Armando Galarraga, Jim Joyce and Perfection

"Nobody's perfect."

It’s what Armando Galarraga said in his post-game interview.

On a night when everything Galarraga did on the mound was perfect, it was a terrible instance of imperfection that shattered his perfection.

Umpires make mistakes all the time. There are tons of bang-bang plays every night across the majors, whether it is stolen bases, plays at the bag, plays at the plate. Umpires make a lot of right calls but they also miss a decent amount too.

With 26 straight outs and at the precipice of perfection, Jim Joyce was at his most imperfect. As Armando Galarraga caught the ball and stepped on the first base bag before the Indians’ Jason Donald reached it, Joyce made the wrong call.

There’s no other way to say it. Joyce said it best himself. “I cost that kid a perfect game.”

It’s hard to be perfect. It’s a word we use a lot. There is the pursuit of perfection in making a product, the perfectionist in school or the workplace who needs everything to be just right, infomercials that claim their product can give you the perfect body. It seems there is a constant societal need to be perfect, rather than understand and accept our imperfections.

No one is perfect all the time. Our triumphant instances of perfection are rare. Even more rare is a bunch of people all being there at the same time.

Wednesday night, Galarrrga reached one of those atypical times when he was about to complete a perfect project. As he stepped on that bag and the fans cheered, he had to think he was there.

But then imperfection reared its ugly head. And it did it at the worst possible time.

Jim Joyce will be forever remembered for this call. He messed up. But at least he has the dignity to admit it.

Yes, Armando Galarraga should be in the record books as the 21st man to pitch a perfect game. But he will not be, and Joyce should not be demonized for this call.

He made a mistake, on an extremely important call. You don’t discount that. It's bad for all parties involved in the game and baseball itself.
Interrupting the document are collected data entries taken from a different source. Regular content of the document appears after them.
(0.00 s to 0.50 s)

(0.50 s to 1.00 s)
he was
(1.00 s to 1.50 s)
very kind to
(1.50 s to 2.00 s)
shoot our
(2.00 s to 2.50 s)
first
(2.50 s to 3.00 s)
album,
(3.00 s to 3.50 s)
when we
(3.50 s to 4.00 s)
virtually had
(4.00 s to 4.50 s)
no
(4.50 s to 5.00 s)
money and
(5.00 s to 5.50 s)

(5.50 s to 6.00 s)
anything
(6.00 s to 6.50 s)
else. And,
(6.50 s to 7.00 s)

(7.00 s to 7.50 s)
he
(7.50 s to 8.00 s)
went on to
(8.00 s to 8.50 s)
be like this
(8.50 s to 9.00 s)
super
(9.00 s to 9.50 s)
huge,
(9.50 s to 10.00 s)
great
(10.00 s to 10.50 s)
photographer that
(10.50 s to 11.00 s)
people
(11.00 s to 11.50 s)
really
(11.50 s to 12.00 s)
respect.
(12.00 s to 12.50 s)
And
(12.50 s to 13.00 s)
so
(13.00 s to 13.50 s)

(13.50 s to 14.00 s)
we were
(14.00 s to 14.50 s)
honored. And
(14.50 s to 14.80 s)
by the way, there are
Galarraga said nobody’s perfect, but he was on Wednesday. He knows it, Joyce knows it, and anyone that saw the highlight knows it. It is a split-second spell of imperfection that keeps it out of the record books. Think of how many moments of imperfection we have in just one day. It’s not the first, and won't be the last time, something imperfect gets in the way of something perfect coming to fruition.